Pesantren tersebut menjadi penghalang alami bagi material kayu besar yang terbawa arus sungai dari hulu akibat banjir bandang dan longsor. Keberadaan bangunan pesantren membantu mengurangi dampak hantaman kayu ke permukiman warga di sekitarnya, meski sejumlah rumah tetap mengalami kerusakan parah.
Relawan DDV Chapter Riau, Muhammad Fikri Rozan, mengatakan Kampung Menang Gini menjadi salah satu titik prioritas penyaluran bantuan karena tingkat kerusakan yang cukup berat. Setiap hari, relawan mengantarkan bahan pangan untuk mendukung operasional dapur umum yang melayani para penyintas, termasuk santri dan warga sekitar pesantren.

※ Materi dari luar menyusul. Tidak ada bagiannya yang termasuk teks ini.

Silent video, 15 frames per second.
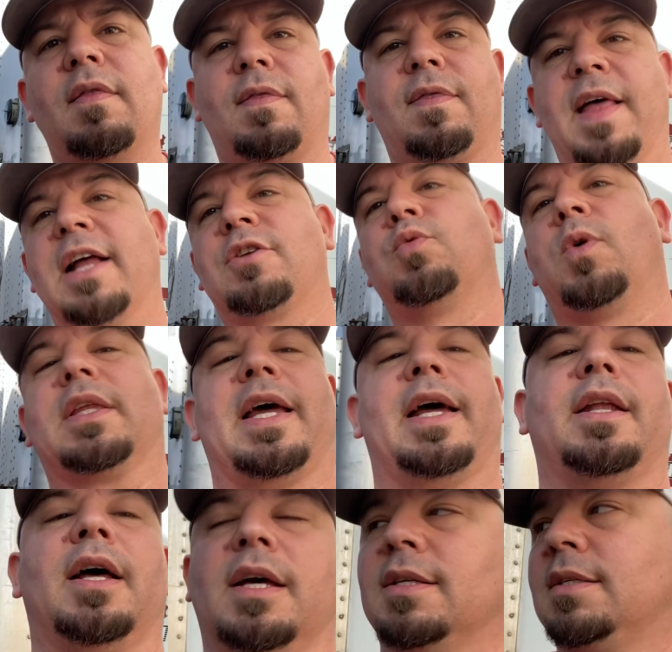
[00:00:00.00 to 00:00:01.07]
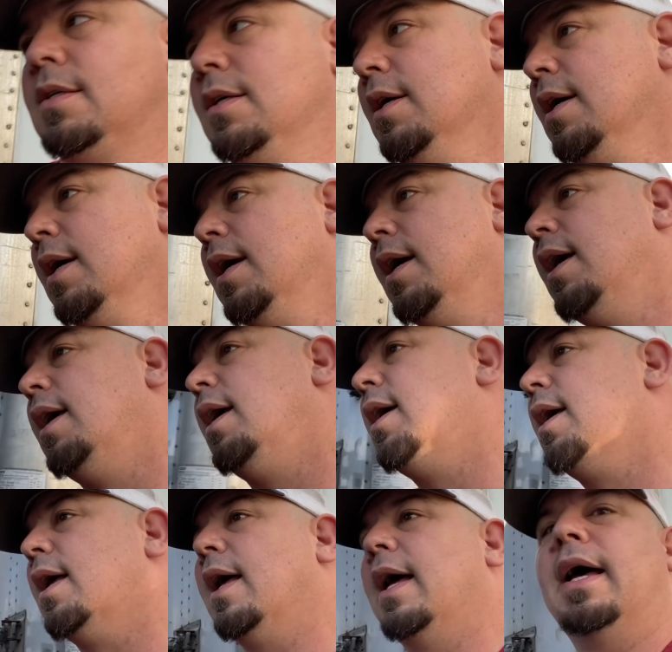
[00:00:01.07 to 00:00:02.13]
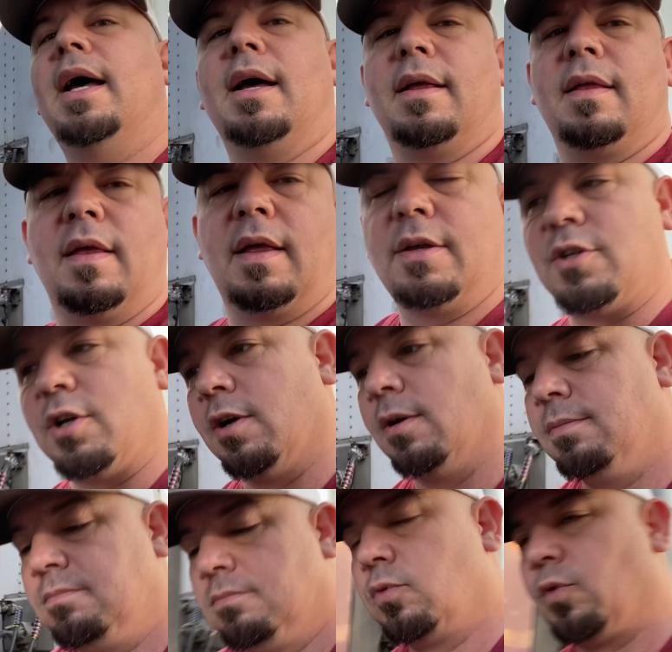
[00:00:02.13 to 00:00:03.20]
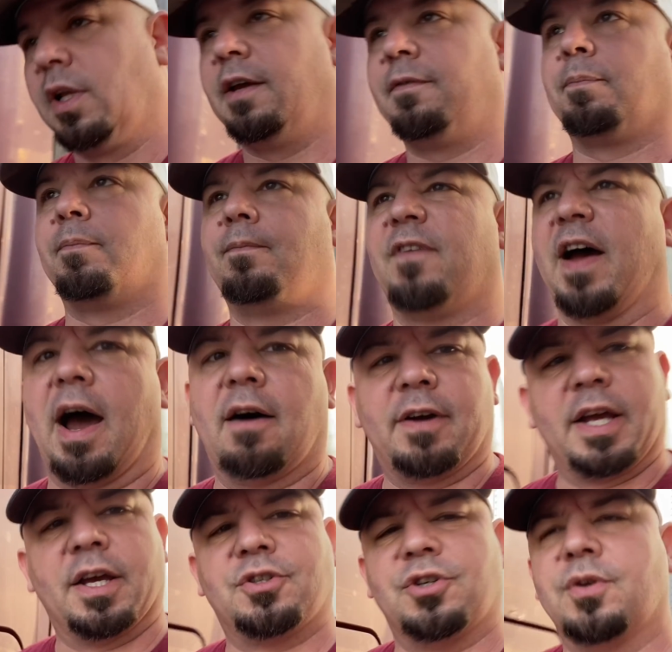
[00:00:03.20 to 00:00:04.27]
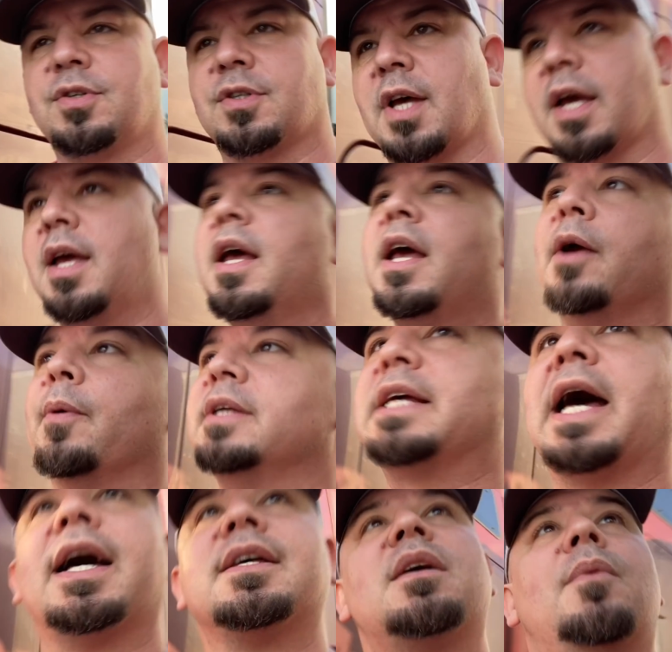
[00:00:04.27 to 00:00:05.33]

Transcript: that's what that does. Sure, relief valve, I guess you could say. Anyways, guys, I'm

Dompet Dhuafa melalui dapur umum tersebut menyiapkan makanan dua hingga tiga kali sehari dengan jumlah sekitar 500 porsi per waktu masak. Selain memenuhi kebutuhan pangan, dapur umum juga menjadi ruang berkumpul dan saling menguatkan bagi penyintas dan relawan.

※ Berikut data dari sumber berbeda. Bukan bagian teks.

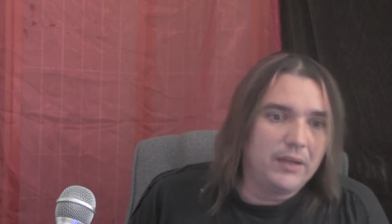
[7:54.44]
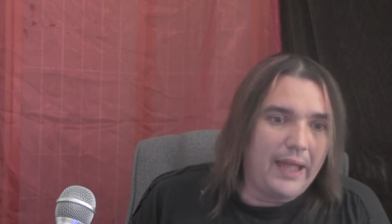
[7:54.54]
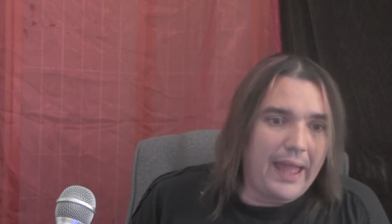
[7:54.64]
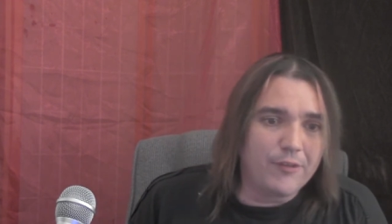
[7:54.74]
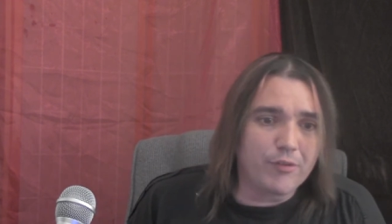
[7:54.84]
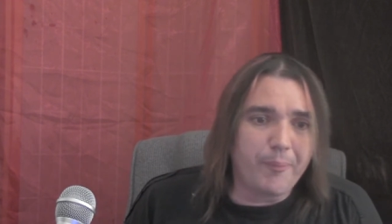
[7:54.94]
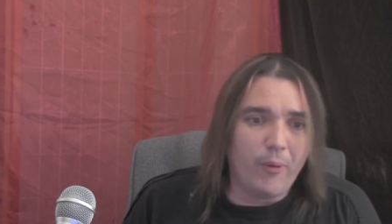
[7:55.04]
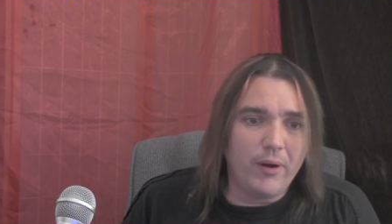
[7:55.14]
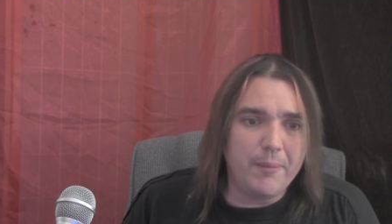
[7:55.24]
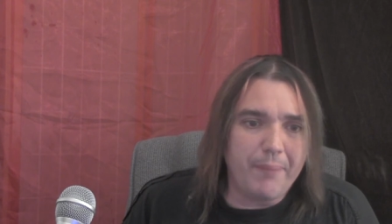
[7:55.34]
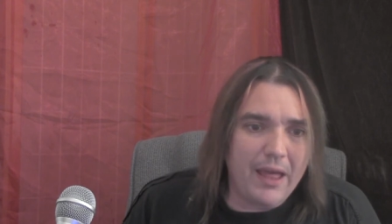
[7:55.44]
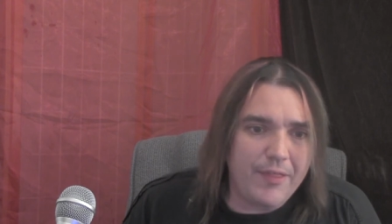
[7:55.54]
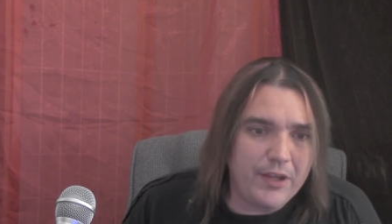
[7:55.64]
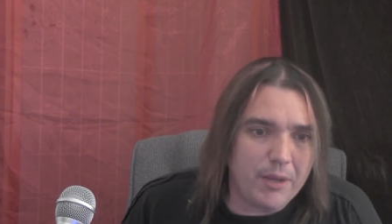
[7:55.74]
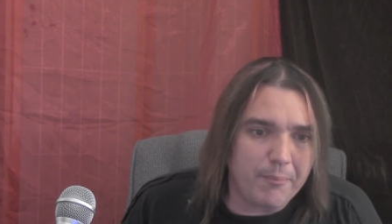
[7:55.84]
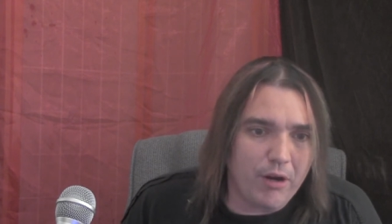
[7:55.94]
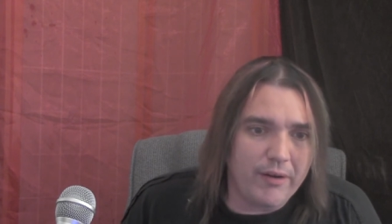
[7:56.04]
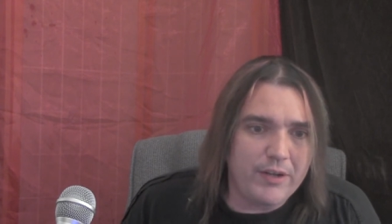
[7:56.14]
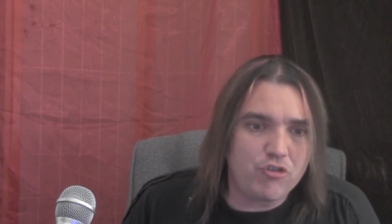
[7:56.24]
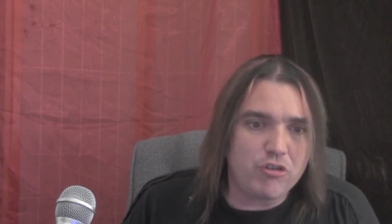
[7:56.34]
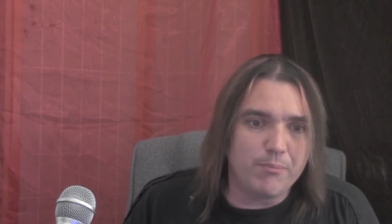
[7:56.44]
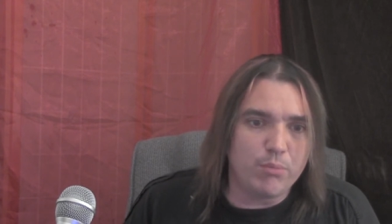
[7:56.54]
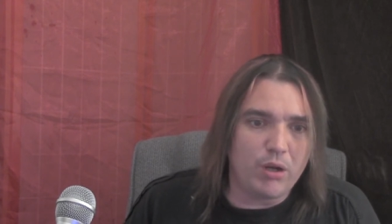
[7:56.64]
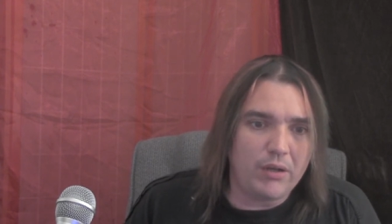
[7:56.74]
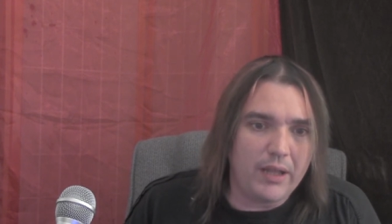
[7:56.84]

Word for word: As reported by the Yomiuri Shimbun,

Di sekitar lokasi, sekitar 60 warga masih bertahan di tempat pengungsian yang berada di belakang dapur umum sambil menunggu air surut dan membersihkan rumah dari lumpur sisa banjir. Relawan terus melakukan pendampingan dan memastikan bantuan pangan tetap tersedia selama masa tanggap darurat.
Dompet Dhuafa mengajak masyarakat untuk turut mendukung pemulihan penyintas banjir bandang Aceh Tamiang melalui bantuan kemanusiaan agar kebutuhan dasar warga terdampak dapat terus terpenuhi.